▶ [EXERCISE OBJECTIVE]:
Although the records include pictures, print only the rest, exactly as written.

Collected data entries
((
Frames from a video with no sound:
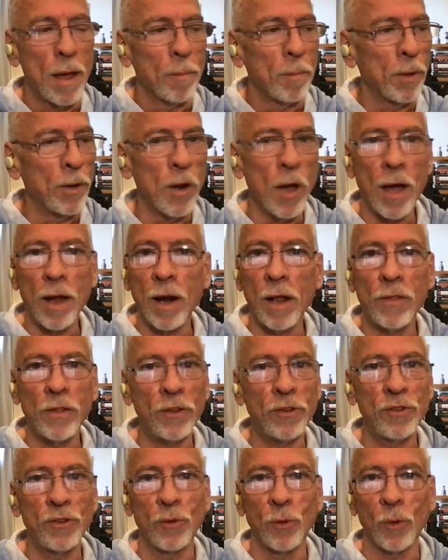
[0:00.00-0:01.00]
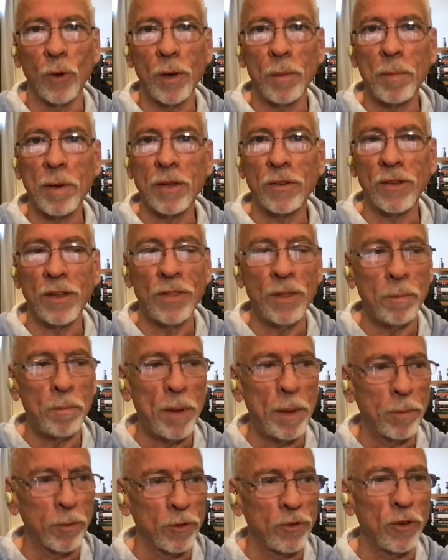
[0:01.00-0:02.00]
but not on this story, because I think
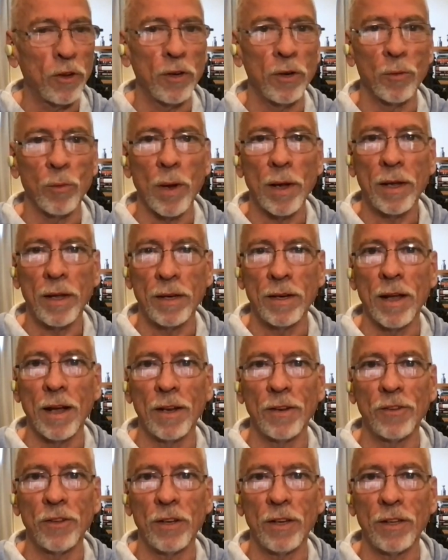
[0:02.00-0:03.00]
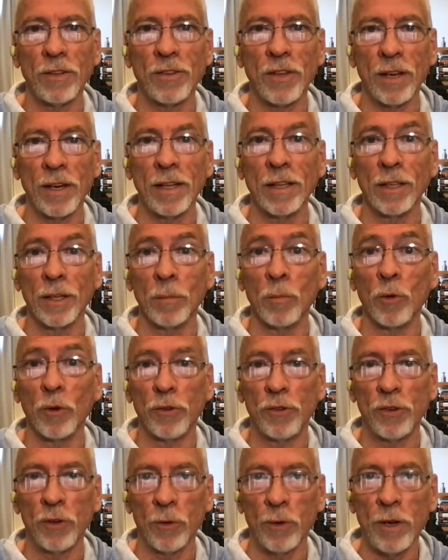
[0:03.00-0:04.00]
people are starting to recognize that it's getting a little more
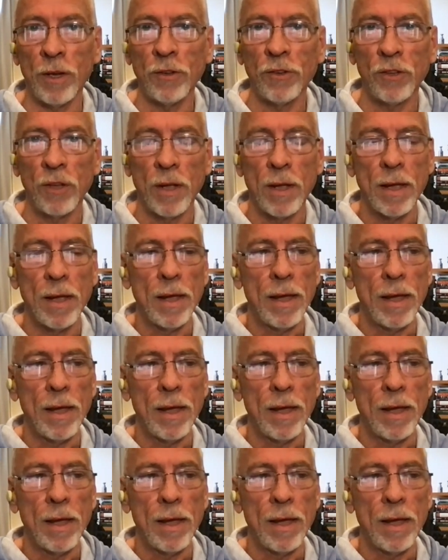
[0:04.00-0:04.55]
serious.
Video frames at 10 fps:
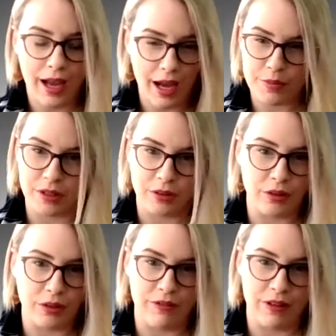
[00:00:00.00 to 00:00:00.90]

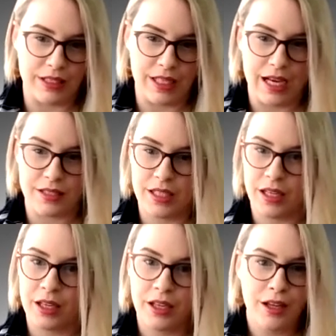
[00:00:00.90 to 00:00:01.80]
absolutely
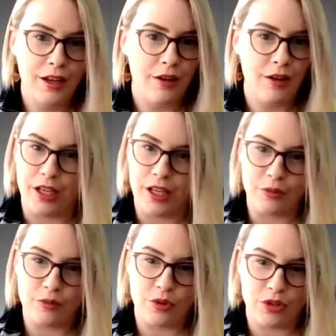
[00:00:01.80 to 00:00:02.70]
fantastic.
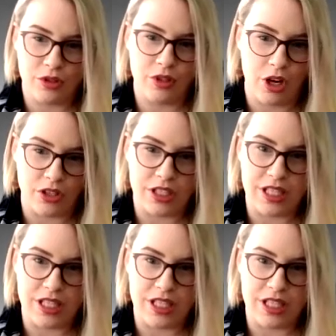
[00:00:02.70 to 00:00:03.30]
Josh's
))
▶ [EXERCISE OUTPUT]:
Frames from a video with no sound:
[0:00.00-0:01.00]
[0:01.00-0:02.00]
but not on this story, because I think
[0:02.00-0:03.00]
[0:03.00-0:04.00]
people are starting to recognize that it's getting a little more
[0:04.00-0:04.55]
serious.
Video frames at 10 fps:
[00:00:00.00 to 00:00:00.90]

[00:00:00.90 to 00:00:01.80]
absolutely
[00:00:01.80 to 00:00:02.70]
fantastic.
[00:00:02.70 to 00:00:03.30]
Josh's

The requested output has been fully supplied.